- Holyrood to investigate health secretary over iPad use
- Michael Matheson racked up an £11,000 roaming bill while on holiday in Morocco
- SNP minister admitted his sons had used it to stream football
- He said he only found out how the bill was accrued after it caused a political row
- Health secretary initially billed the taxpayer for the charge before saying he would pay it himself
- Scottish Tories call for him to go after accusing him of misleading the public
The Scottish Parliament has launched an investigation into the health secretary after he racked up an £11,000 roaming bill on an official iPad.
Michael Matheson had initially billed the taxpayer for the charge before saying he would pay it himself months later when it became public knowledge.
He had denied that it was used for personal reasons on his holiday to Morocco in 2022 but later admitted his sons streamed football on it.
In a tearful admission to MSPs, the SNP minister said he was trying to protect his family.
First Minister Humza Yousaf has given Matheson his full support but the Scottish Tories are pushing for a no-confidence vote in him.
Holyrood’s corporate body will carry out the probe to ensure the minister followed the MSP Code of Conduct.
A spokesperson for the Scottish Parliament said on Thursday: “The SPCB met this morning to consider its next steps with regard to Michael Matheson’s statement to Parliament last week.
“While, as previously made clear, there is no mechanism for members to self-refer to the SPCB, the Corporate Body has a vital interest in the integrity of the Members’ Expenses Scheme, the principle that SPCB funded resources are used for parliamentary purposes and that there is public confidence in these matters.
“The Corporate Body will therefore undertake an investigation in line with its duties under the MSP Code of Conduct.
“The investigation will consider whether the claims for £11,000 of public money, incurred through data roaming charges, were proper and met the requirements of the Scheme and whether resources were used for parliamentary purposes in accordance with all SPCB policies.
“The SPCB will seek to conclude its investigation promptly and its findings in fact, will be published. Depending on those findings, there may be a number of options open to the SPCB, as set out in Section 9 of the Code of Conduct, including referral to the Standards, Procedures and Public Appointments Committee (SPCB).”
Such a referral could result in him losing access to “all or part” of his parliamentary expenses “for such period and to such extent as the SPCB may specify” if found to have submitted an “improper claim”, while other unspecified action can be taken if he was found to have misused parliamentary “facilities and services”.
The body said in light of the investigation it will no longer comment on “any matters that could have a bearing on this process or provide a running commentary”.
Following FMQs on Thursday, journalists attempted to question Matheson but the minister said he would not comment will the probe is under way.
During the question session, Douglas Ross accused Matheson of attempting to “dupe” the Scottish taxpayer out of £11,000.
“If government ministers need to be honest why is Michael Matheson still in a job?” Douglas Ross asked Yousaf.

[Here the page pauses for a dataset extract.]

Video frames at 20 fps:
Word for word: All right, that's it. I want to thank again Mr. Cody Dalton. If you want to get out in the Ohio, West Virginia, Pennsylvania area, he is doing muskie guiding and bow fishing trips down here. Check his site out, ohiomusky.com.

The First Minister insisted the health secretary made an “honest mistake” but Ross said questions remain unanswered and accused the minister of misleading the public.
Scottish Labour leader claimed the Scottish Government has a “problem with the truth”.
“Honesty and integrity is essential for faith in public life to be restored,” he said.
He added: “People have known for a long time that this government has a problem with the truth.”
Yousaf replied: “We should all be telling the truth in our interactions.”
It comes after deputy First Minister Shona Robison said ministers “aim” to tell the truth to the Scottish Parliament.
Pressed on whether ministers “always tell Parliament and the public the truth”, Robison told BBC Radio Scotland’s Good Morning Scotland programme: “I aim, and the Scottish Government aims, to do that.
“Michael Matheson made clear in his statement that he was trying to protect his family from being part of the associated political and media scrutiny.”
Asked if that means it is acceptable for ministers to lie to protect their families, Robison insisted: “No, I didn’t say that.
“What I am saying is Michael Matheson set out the reasons that he was trying to protect his family, he set all that out to Parliament.
“He has said he will co-operate with any inquiry that is established.”